- Born: 19 February 1983 (age 43) La Spezia, Italy
- Height: 165 cm (5 ft 5 in)

Gymnastics career
- Discipline: Rhythmic gymnastics
- Country represented: Italy; (?-2000);
- Club: Ginnastica Rubattino
- Head coach: Emanuela Maccarani
- Retired: yes

= Silvia Gregorini =

Italian gymnast (born 1983)

Silvia Gregorini (born 18 February 1983) is a retired Italian rhythmic gymnast.

== Career ==
Silvia took up the sport at Ginnastica Rubattino. In 1998 she integrated the national senior group, competing at the World Championships, being 7th in the All-Around, 5th with 5 balls and 8th with 3 ribbons and 2 hoops. In 1999 she was 9th in the All-Around and 7th with 3 ribbons and 2 hoops at the European Championships. At the World Championships the group took 6th place in the All-Around and 8th in both event finals.
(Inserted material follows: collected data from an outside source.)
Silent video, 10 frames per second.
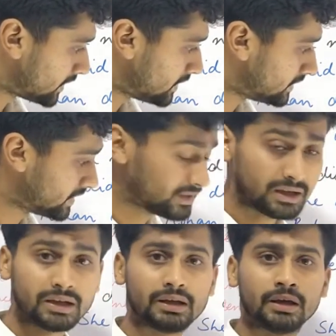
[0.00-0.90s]
written
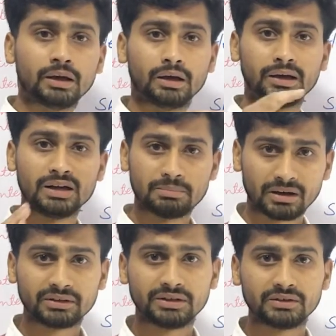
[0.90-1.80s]
did in
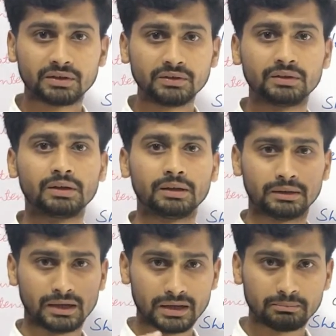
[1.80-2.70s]
parentheses,
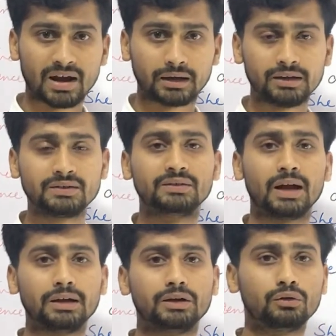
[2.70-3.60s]
in brackets,
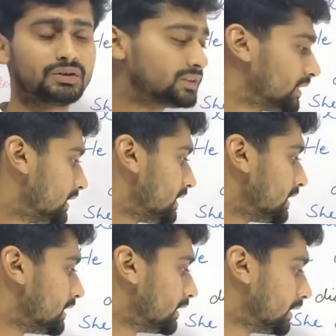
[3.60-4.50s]
that denotes
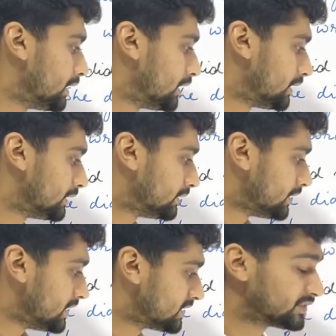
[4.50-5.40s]

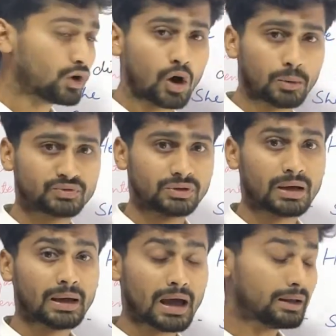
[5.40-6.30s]
it is option.
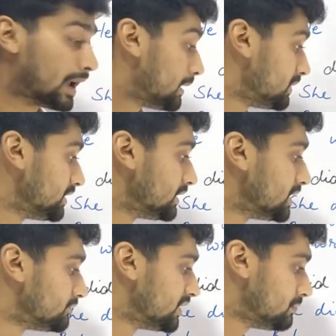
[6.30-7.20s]
I mean,
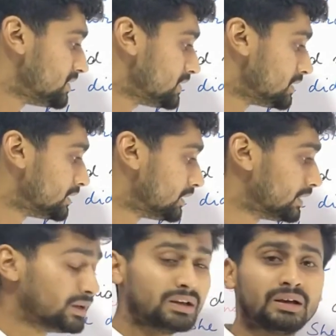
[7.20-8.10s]
it will be
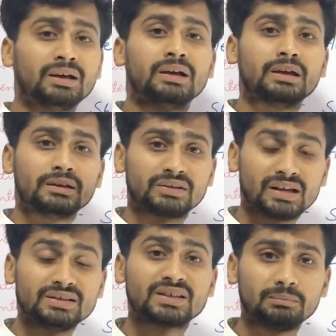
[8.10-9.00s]

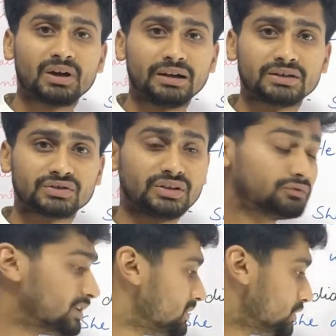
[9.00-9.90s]
in some condition.
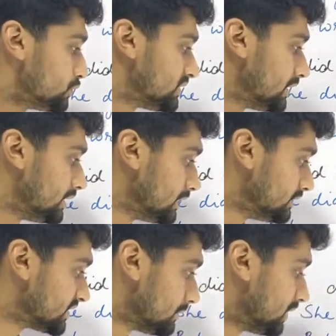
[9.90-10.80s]
It will be used
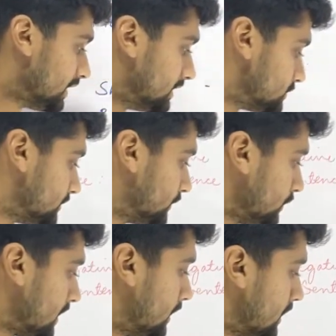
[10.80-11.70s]
in some conditions.
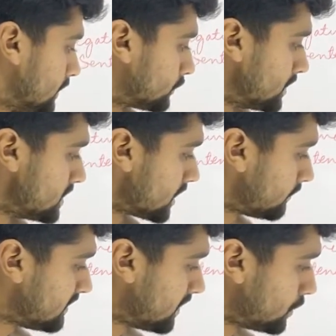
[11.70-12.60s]
Okay. So
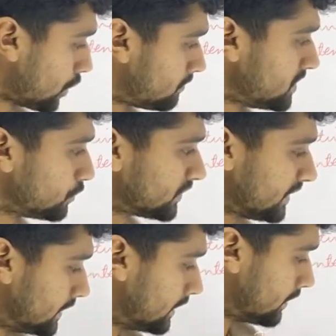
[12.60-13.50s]
here we will not be using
Her biggest achievement was competing at the 2000 Olympic Games in Sydney as a member of the Italian group. There along Elena Amato, Eva D'Amore, Noemi Iezzi, Roberta Lucentini and Arianna Rusca placed 8th in preliminaries and 6th in the final.

After her retirement she works as a physiotherapist in her native La Spezia.